Información sobre pedidos
| Nombre del producto | Número de catálogo | UNIDAD | Precio | CANTIDAD | Favoritos | |
Plásmido Doble Nickase (h) SH-PTP1 | sc-400369-NIC | 20 µg | $410.00 | |||
Plásmido Doble Nickase (h2) SH-PTP1 | sc-400369-NIC-2 | 20 µg | $410.00 |
PTPN6 codifica la proteína tirosina fosfatasa citosólica SH-PTP1 (SHP-1), un regulador negativo clave de la señalización aguas abajo de los receptores inmunitarios y de los receptores de citocinas. Al desfosforilar quinasas activadas y complejos de receptores, SHP-1 atenúa las salidas de las vías JAK/STAT, MAPK/ERK y PI3K/AKT, y ayuda a mantener umbrales de activación, diferenciación y respuestas inflamatorias. En sistemas humanos, la alteración de la actividad de PTPN6 se ha vinculado con señalización inmunitaria desregulada, inflamación crónica y contextos de inmuno-oncología, lo que la convierte en un nodo útil para estudiar el control por retroalimentación en modelos de células hematopoyéticas e inmunitarias. La perturbación funcional de SHP-1 también aporta información a la investigación sobre el equilibrio de las redes fosfatasa-quinasa y la dinámica de la señalización proximal al receptor.

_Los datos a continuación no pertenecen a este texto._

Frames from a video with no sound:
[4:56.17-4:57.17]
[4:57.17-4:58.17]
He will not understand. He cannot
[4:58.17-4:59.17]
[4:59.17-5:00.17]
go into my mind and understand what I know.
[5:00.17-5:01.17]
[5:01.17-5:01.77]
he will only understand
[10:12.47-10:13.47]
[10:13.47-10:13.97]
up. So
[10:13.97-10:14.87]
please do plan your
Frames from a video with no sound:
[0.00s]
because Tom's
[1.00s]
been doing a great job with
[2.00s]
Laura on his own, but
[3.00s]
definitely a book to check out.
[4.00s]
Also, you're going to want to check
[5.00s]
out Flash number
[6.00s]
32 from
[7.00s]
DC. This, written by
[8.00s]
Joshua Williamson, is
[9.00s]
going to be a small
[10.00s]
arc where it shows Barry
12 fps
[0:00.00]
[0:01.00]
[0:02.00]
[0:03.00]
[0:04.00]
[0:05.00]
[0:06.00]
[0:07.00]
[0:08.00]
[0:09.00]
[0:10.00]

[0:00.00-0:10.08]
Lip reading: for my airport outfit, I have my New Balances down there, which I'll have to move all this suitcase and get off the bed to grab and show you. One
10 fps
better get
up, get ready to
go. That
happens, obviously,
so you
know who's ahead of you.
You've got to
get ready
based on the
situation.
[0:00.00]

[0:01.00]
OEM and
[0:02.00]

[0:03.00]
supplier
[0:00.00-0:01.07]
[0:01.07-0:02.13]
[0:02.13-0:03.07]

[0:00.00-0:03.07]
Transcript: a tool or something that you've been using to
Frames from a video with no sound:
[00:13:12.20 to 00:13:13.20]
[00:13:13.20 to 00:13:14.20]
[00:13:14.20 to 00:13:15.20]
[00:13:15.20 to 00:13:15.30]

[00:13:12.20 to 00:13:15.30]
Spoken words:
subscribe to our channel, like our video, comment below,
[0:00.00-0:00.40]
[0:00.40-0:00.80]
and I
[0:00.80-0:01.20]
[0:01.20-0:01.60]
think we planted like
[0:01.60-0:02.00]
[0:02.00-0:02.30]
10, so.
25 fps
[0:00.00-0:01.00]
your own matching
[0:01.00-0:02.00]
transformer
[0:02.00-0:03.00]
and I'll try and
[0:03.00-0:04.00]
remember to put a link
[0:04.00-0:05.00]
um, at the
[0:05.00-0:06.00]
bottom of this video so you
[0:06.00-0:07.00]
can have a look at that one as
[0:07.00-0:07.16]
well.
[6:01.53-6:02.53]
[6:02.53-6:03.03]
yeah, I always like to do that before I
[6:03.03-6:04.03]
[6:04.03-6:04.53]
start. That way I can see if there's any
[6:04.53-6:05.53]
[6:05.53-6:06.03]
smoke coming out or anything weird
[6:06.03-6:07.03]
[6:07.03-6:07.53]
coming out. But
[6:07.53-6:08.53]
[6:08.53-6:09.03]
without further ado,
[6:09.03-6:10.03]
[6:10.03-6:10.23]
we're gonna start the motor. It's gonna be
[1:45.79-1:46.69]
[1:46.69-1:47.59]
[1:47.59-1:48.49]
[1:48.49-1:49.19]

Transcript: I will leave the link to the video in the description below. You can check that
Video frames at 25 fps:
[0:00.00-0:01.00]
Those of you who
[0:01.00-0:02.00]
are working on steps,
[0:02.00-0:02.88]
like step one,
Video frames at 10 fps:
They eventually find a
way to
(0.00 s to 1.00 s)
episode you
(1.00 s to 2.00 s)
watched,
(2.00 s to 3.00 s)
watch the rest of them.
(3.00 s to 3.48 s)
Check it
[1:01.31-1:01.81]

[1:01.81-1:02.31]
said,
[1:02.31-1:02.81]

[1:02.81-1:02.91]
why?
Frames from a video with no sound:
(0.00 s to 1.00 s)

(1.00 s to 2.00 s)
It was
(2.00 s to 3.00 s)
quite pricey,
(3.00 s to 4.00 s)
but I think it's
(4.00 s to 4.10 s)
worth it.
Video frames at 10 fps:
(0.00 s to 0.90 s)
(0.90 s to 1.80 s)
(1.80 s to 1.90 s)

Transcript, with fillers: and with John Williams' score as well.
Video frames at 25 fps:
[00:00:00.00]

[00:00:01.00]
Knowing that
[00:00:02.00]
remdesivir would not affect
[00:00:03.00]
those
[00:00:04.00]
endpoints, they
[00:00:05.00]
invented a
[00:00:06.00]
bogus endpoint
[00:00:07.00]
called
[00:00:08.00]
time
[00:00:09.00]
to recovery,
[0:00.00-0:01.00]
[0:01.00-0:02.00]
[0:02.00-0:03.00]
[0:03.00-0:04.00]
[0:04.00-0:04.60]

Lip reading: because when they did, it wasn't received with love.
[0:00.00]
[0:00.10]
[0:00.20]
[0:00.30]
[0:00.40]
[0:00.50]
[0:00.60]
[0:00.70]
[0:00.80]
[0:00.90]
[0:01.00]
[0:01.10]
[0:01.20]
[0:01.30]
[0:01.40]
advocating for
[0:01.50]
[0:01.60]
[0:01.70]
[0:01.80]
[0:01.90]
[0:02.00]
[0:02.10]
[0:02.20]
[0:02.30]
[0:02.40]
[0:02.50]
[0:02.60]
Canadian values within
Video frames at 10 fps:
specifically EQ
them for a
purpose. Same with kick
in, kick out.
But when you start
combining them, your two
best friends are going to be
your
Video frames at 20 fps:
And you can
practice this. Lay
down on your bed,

SH-PTP1 El plásmido de doble nicasa (h) consiste en un par de plásmidos emparejados diseñados para la edición de alta especificidad del locus PTPN6 en líneas celulares human. Cada plásmido expresa una nicasa Cas9 D10A y un ARN guía específico (sgRNA) dirigido a cadenas de ADN opuestas dentro de PTPN6. Cuando se dirigen a sitios adyacentes en cadenas de ADN opuestas, las dos nicasas generan cortes en cadena simple desplazados que, juntos, producen una rotura de doble cadena escalonada, lo que requiere una actividad coordinada sobre el objetivo por parte de ambas guías. La rotura de ADN resultante se resuelve mediante vías de reparación celular endógenas, más comúnmente a través de la unión de extremos no homólogos (NHEJ), lo que da lugar a inserciones o deleciones que alteran la función de PTPN6. Al requerir la participación de dos ARN guía en el locus diana, el enfoque de doble corte mejora la especificidad de la edición y proporciona una estrategia CRISPR complementaria para aplicaciones en las que se desea un control adicional sobre la precisión de la orientación.
Para facilitar la identificación eficiente de las células editadas, un plásmido codifica GFP para la visualización fluorescente de las poblaciones transfectadas, mientras que el plásmido complementario lleva un gen de resistencia a la puromicina para la selección con antibióticos. En conjunto, estas características facilitan el enriquecimiento eficiente de las poblaciones cotransfectadas y simplifican la validación de los clones con PTPN6 alterado.
Sólo para uso en investigación. No destinado a uso diagnóstico o terapéutico.